"Pipas” está de megafone na mão, em frente à Torre dos Clérigos, perante um grupo de turistas. Berra em inglês: “Sabem por que é que esta torre é tão emblemática? Eu também não!”
Desengane-se quem pense que Kombi T7+5 é uma visita guiada pelas ruas mais emblemáticas da cidade Invicta. É antes uma história alucinante pelos sítios “menos conhecidos do Porto e que são mais portuenses do que todos os outros”, refere Rita Lagarto, actriz na companhia Os Bisturi, que durante o ano representa em salas de teatro mas nestas férias preferiu levar os estrangeiros a conhecer as ruas que a viram crescer.
Os jovens actores confessam que correm riscos ao inovarem a forma mais comum de fazer teatro. Rita explica que as pessoas têm receio de entrar numa carrinha com cinco estranhos, que ainda por cima são jovens e não têm nenhuma instituição como rede. “A própria peça também é um bocado para deixar as pessoas na dúvida.”
A viagem vai alternando entre os momentos passados na carrinha pão de forma, com Carlos e os seus suspensórios “no comando”, e os momentos a pé. Numa correria louca atrás dos actores, o público acompanha a história, pedaços das memórias de cinco jovens portuenses — o lugar onde fumaram o primeiro cigarro ou o sítio onde acordaram sem qualquer recordação da noite anterior.
Percorremos as ruas entre a Praça de Lisboa e a Calçada das Virtudes. Descobrimos os encantos da freguesia da Vitória, apreciámos o seu miradouro, que oferece uma panorâmica inesquecível do Porto. Vamos atrás da miúda dos sonhos de Sérgio. Assistimos aos devaneios de Rita, que queria suicidar-se no Jardim da Cordoaria. Andamos em busca do “Pipas”, que nos abandona logo no início do espetáculo. E ficamos ainda a saber que imaginação a mais pode transformar-nos em… bananas.
Esta é uma peça feita por portuenses para presentear quem os visita. “O que é que os turistas vêm cá ver? Vêm ver a nossa cidade, a nossa cultura, os nossos monumentos, mas também nos vêm ver a nós, os portuenses. Acho que isto vai fazer a diferença quando eles voltarem para os seus países e disserem que conheceram a Rita ou o Sérgio”, sugere Rita.
A ideia partiu da actriz. “O Porto tem vindo a receber cada vez mais turistas.” E foi para eles que criaram este espectáculo.
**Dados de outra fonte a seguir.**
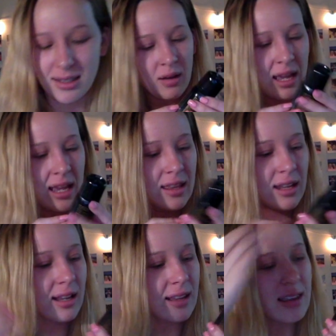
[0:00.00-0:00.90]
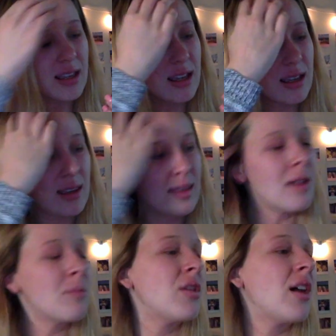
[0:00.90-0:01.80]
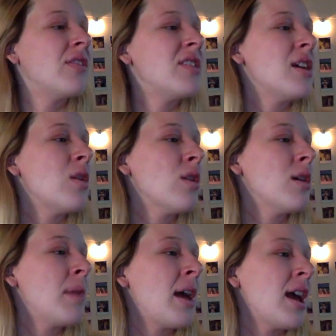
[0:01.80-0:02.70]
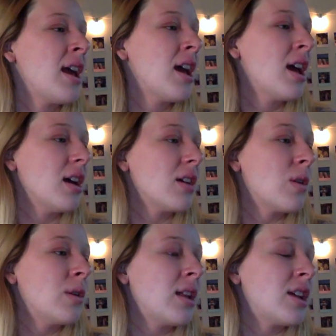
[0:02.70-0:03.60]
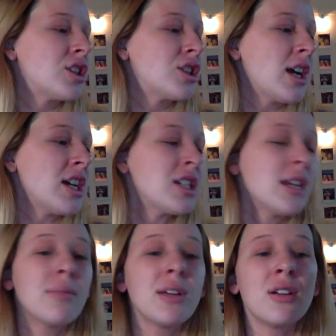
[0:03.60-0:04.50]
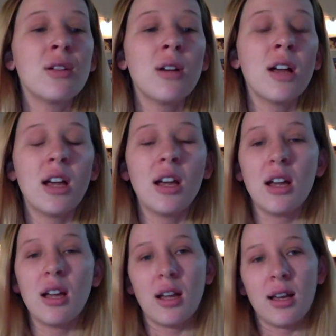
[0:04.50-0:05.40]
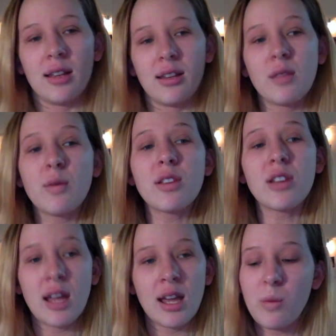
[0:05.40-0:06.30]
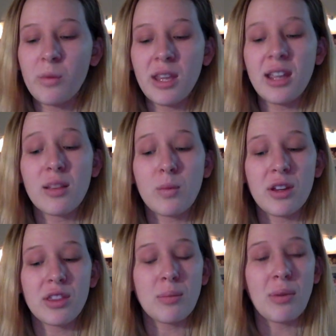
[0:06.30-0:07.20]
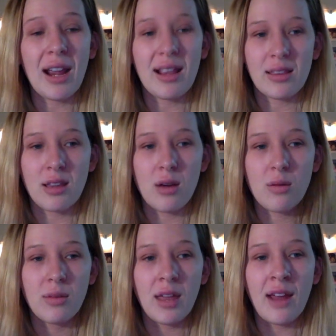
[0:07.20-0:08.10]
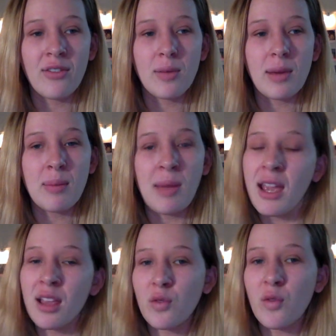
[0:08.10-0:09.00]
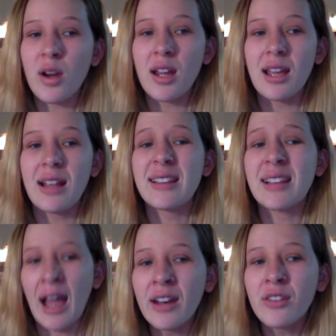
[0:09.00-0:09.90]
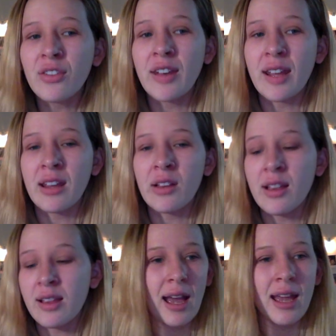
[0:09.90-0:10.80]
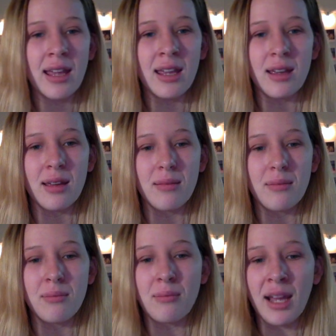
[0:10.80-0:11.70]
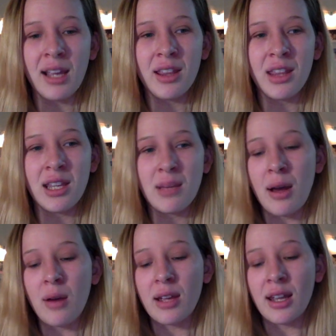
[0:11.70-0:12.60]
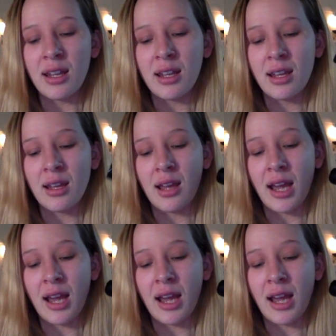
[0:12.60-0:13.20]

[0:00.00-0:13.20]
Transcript: Okay, the next thing is a sample of the Oribe Gold Lust Dry Shampoo. This was good. I think it's worth the price though that everybody pays for it. It's kind of ridiculous. I might think about getting it.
A falta de oferta cultural no mês de Agosto, principalmente para os estrangeiros, levou a que a peça fosse falada em inglês.
Segundo a actriz, “as pessoas com um mapa turístico vão aos Clérigos ou à Ribeira, um turista normal não se aventura pelas ruas que não conhece”. “Nós aqui vamos com eles e levamo-los a ver sítios lindíssimos que são ruas só de habitantes, que são o verdadeiro Porto”, explica.
Mariana Costa é portuense, assistiu ao espectáculo no mesmo dia que a Fugas e afirma que esta “é uma maneira de visitar a cidade de uma forma animada”. “Uma das ruas (Travessa do Ferraz) pela qual passámos eu nem conhecia e sou de cá”, refere.
Intervir no teatro e no Porto é o objectivo desta jovem companhia. Os Bisturi nasceram em 2009 e desde o princípio que têm como lema “arriscar mais, intervir mais”. Sérgio Cunha, 23 anos e um dos actores da companhia, refere que ao mostrar as ruas menos populares do Porto estão também a trazer-lhes vida.
Rita conta-nos que os habitantes gostam, já se ambientaram e até brincam quando os actores passam nas ruas. “Eu já tenho um apelido, sou o Faster. Porque numa das cenas o Carlos está sempre a gritar, quando passamos na Rua das Carmelitas, “Sérgio faster, faster!”. Agora já toda a gente grita: ‘Lá vai o Faster’.”
O elenco de Kombi T7+5 é composto por actores profissionais formados pela Academia Contemporânea do Espectáculo. A peça entrou em cena no dia 1 de Agosto e vai prolongar-se até dia 31. A “viagem” custa 12,50 euros por pessoa, 10 euros para grupos de quatro. Há três sessões diárias. A primeira começa às 10h30 da manhã, seguindo-se outra pelas 14h e uma última às 18h.